Justo cuando más tiempo me hacía falta para recomponer el puzle y encontrar una epxlicación lógica a la vida de la que me precedía en la cola, la cajera me saludó efusivamente: «Buenas noches». La señora que tenía detrás empujó su carro y me obligó a avanzar. Cuando quise darme cuenta, la rusa se perdía con su compra de supervivencia en la rampa de subida al aparcamiento.
No me quedó más remedio que volver al mundo real y disponerme a conseguir ese objetivo que nunca logro en las colas de los supermercados: meter las cosas en las bolsas a la misma velocidad que la cajera las pasa por el lector de códigos de barras; tarea imposible. No existe nadie en el mundo que sea capaz de colocar toda la compra para cuando la cajera lee el total, os apuesto lo que sea.
Cargado con mis lechugas, mi bote de masilla Liteplast para tapar agujeros en las paredes y de seis portalámparas made in china, máximo 40 watios, me fui hacia el párking tratando de imaginarme si la rusa también se habría puesto a pensar en qué clase de persona compra masilla y lechugas a las ocho de la tarde.
Ya me disponía a salir con el coche cuando, de repente, detrás de una columna apareció la rusa cerrando el maletero de un 307 azul. Con gesto apurado, hablaba por teléfono con alguien impaciente. ¿Que cómo sé que al otro lado había alguien con prisa? Muy fácil.

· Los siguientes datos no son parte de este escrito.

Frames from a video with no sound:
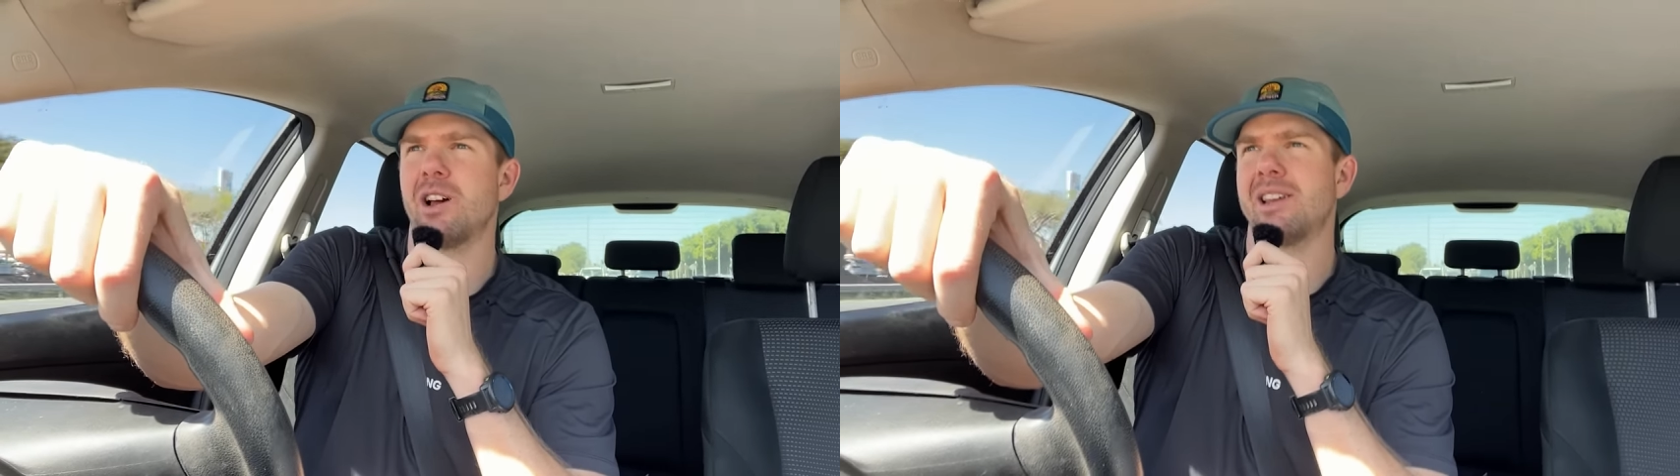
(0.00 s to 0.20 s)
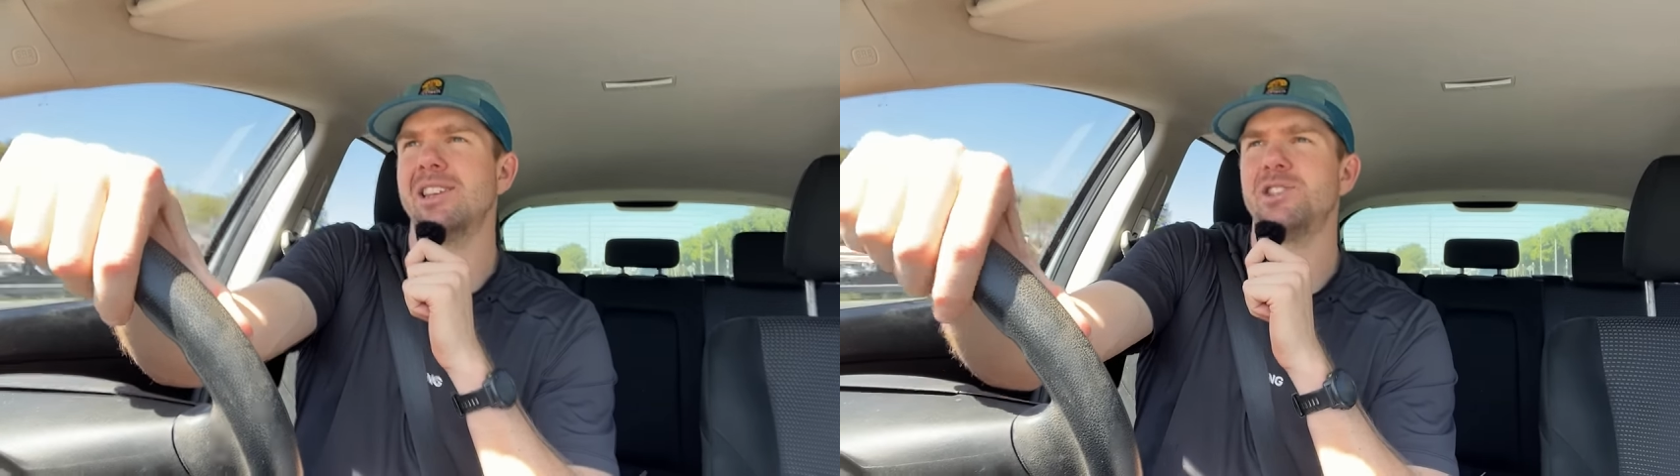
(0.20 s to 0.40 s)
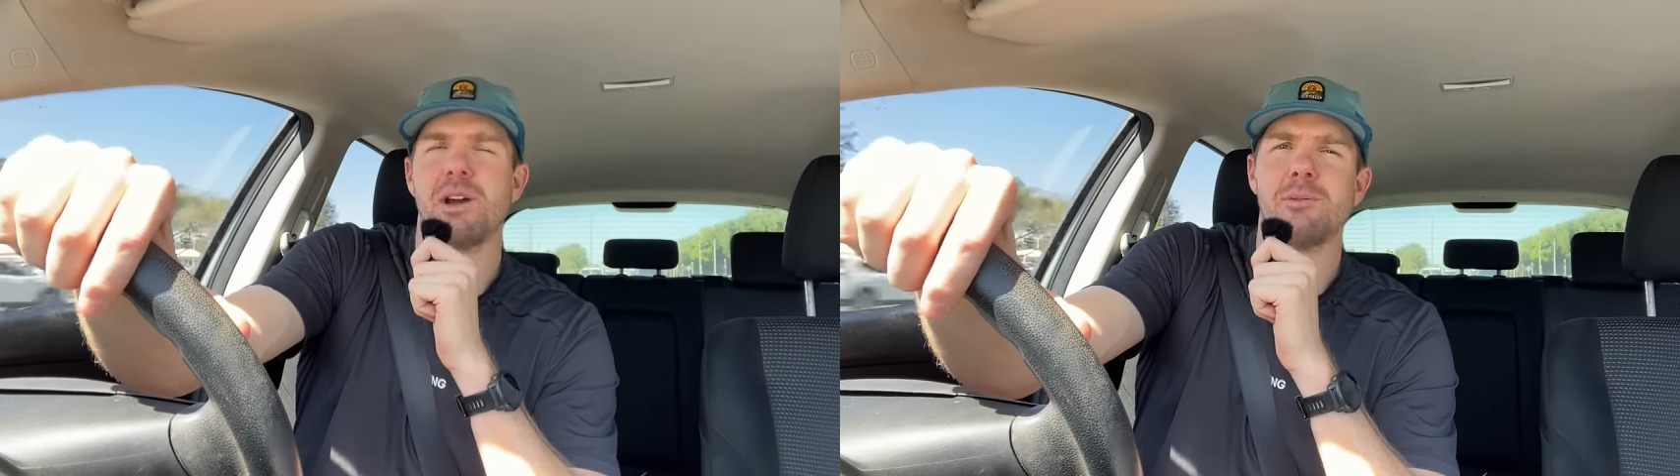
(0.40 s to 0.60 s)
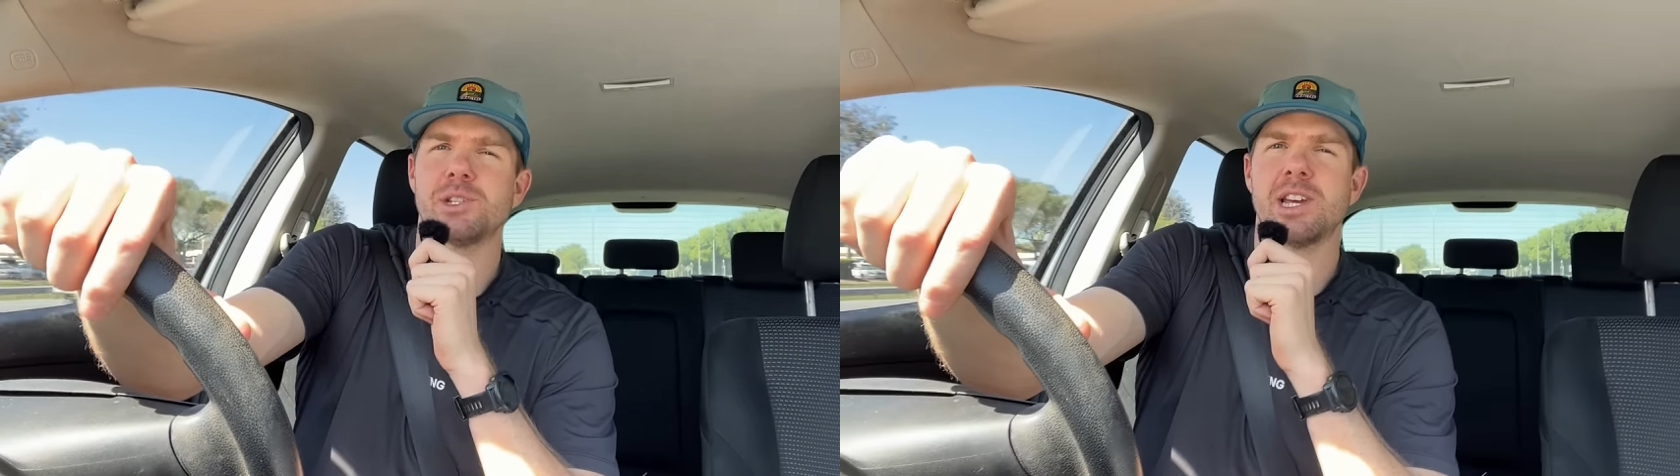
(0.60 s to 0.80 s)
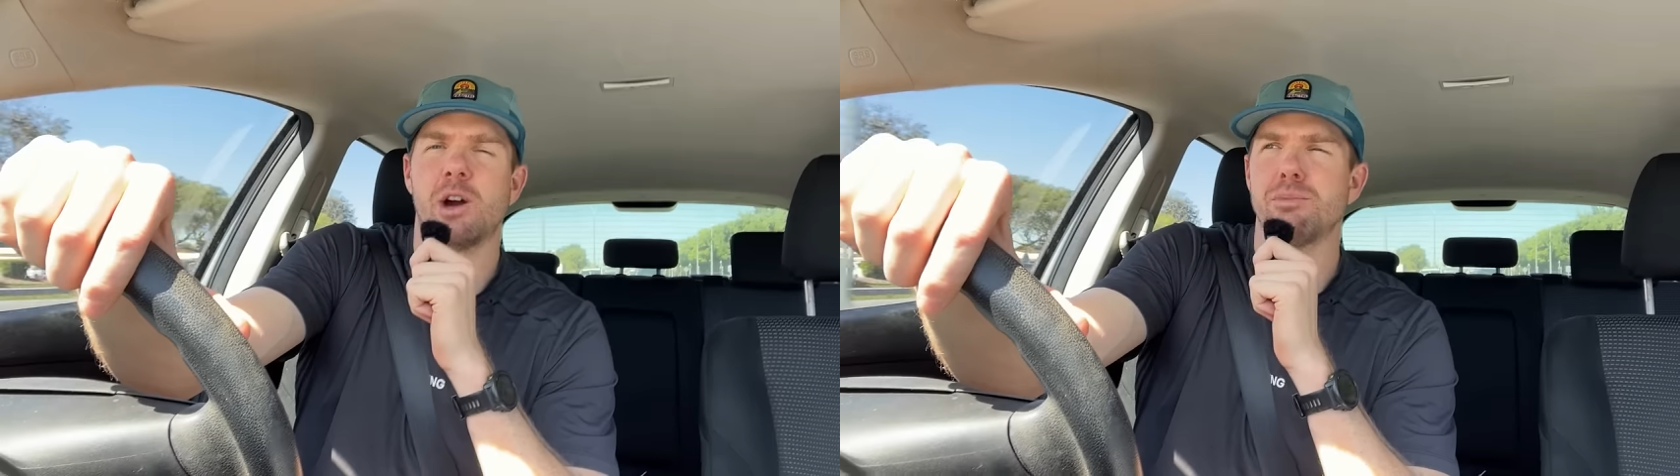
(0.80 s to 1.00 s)
like is your
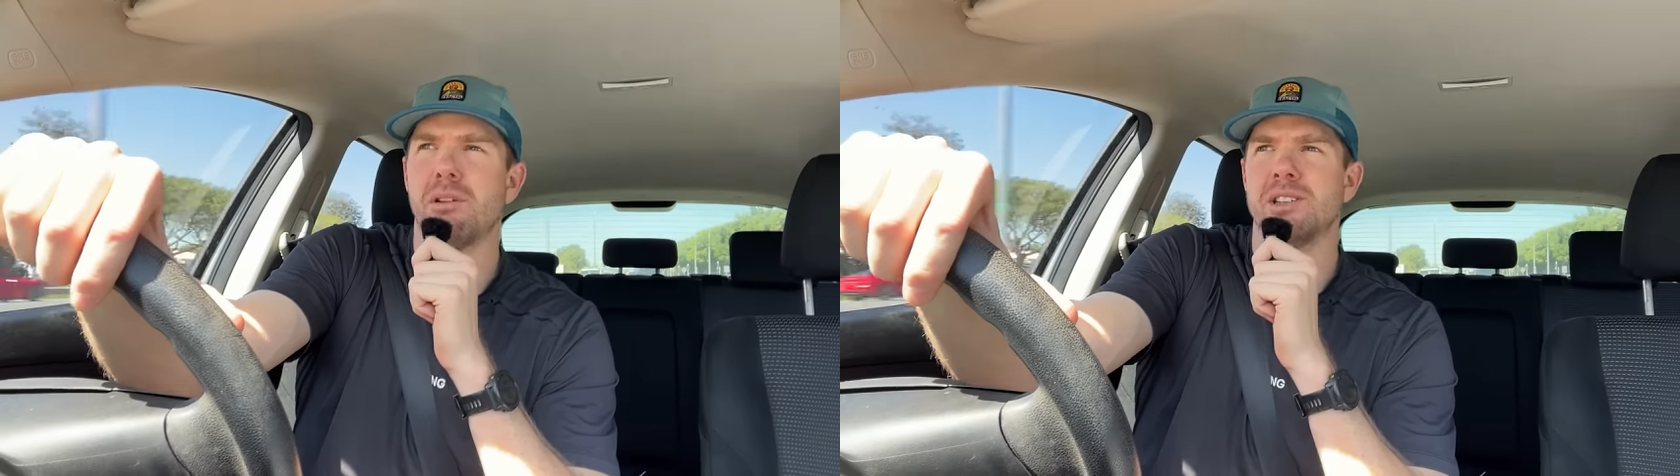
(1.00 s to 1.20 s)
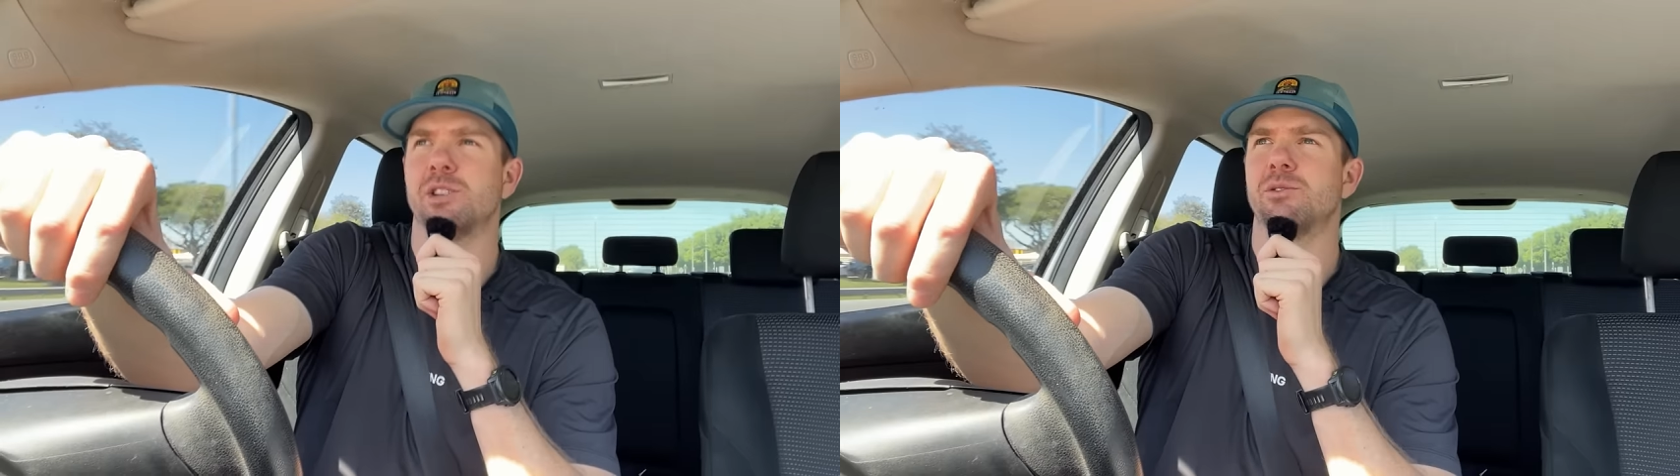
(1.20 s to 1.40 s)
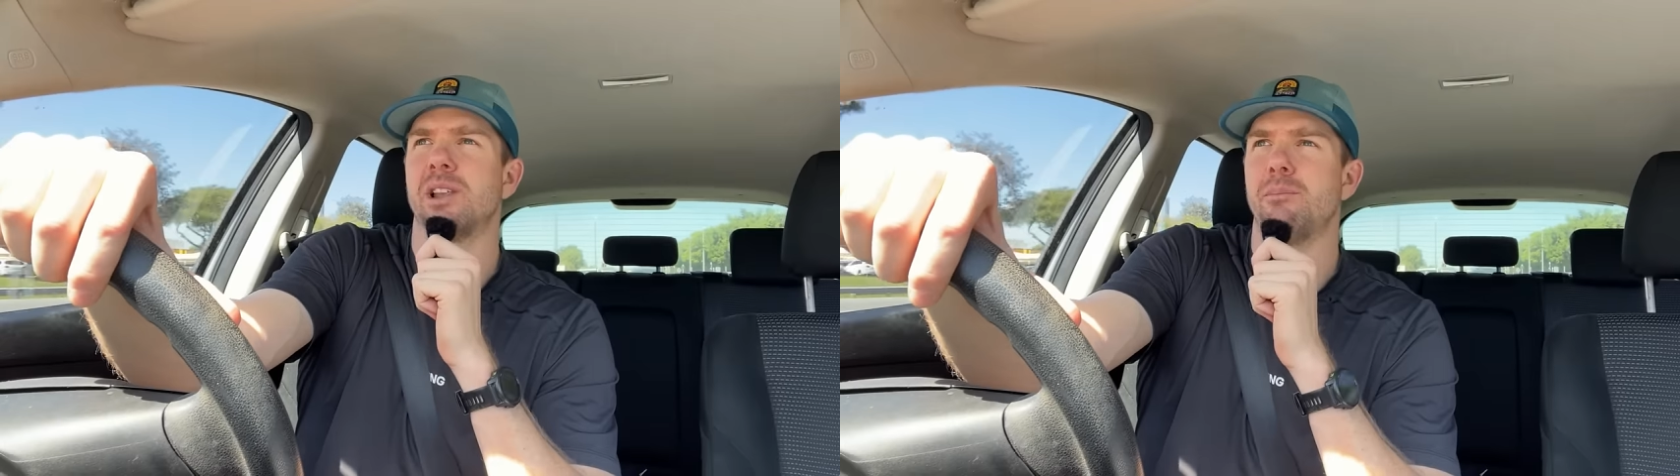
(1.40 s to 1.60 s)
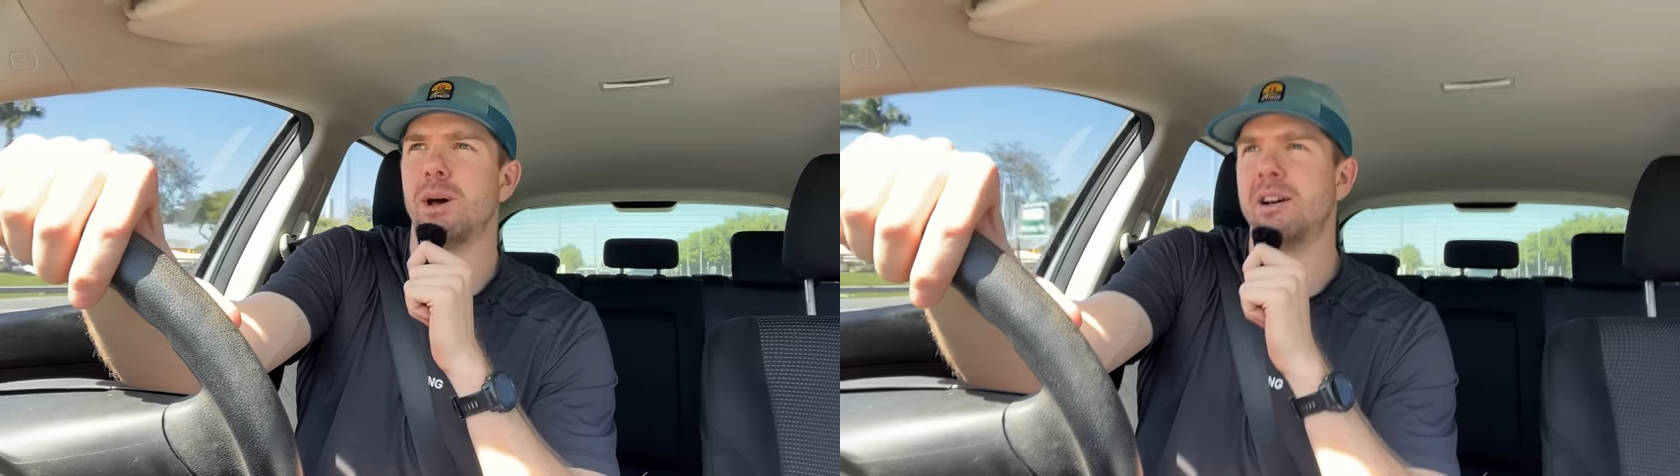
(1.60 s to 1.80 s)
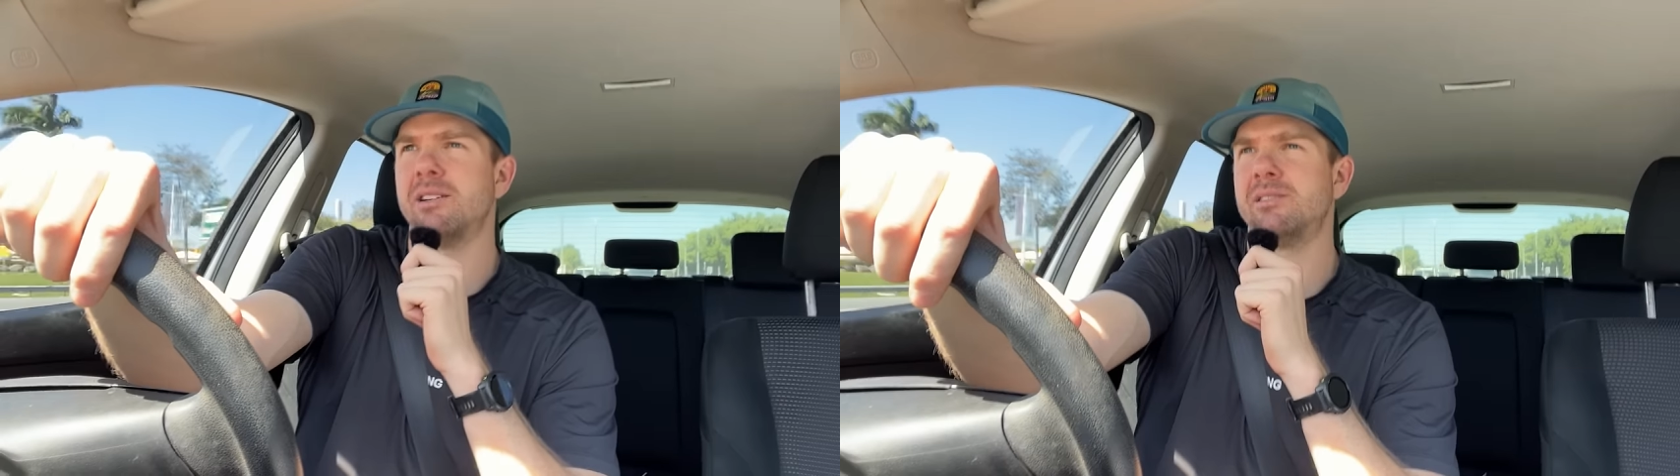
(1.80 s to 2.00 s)
average sale price a good number?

Porque aunque no sé ni una palabra de ruso, la rusa del supermercado le decía a su teléfono: «¡Xa vou, muller, xa vou, aínda estou no Alcampo, que parece que rejalaran as cousas de xente que hai!» «Que si, que vou dereita, que non paro…». Todo, con un profundo acento gallego interior, natural que no aprendido.
Una pegatina de Santa Comba en maletero del 307 azul me devolvió de un hostiazo a una realidad donde las rubias que visten raro no necesariamente tienen que ser rusas, donde las cosas no siempre son lo que parecen. Por cierto, y en eso sí que he debido de acertar; en Santa Comba tienen dos problemas: una plaga de ratones y demasiada cal en el agua. Buenas noches.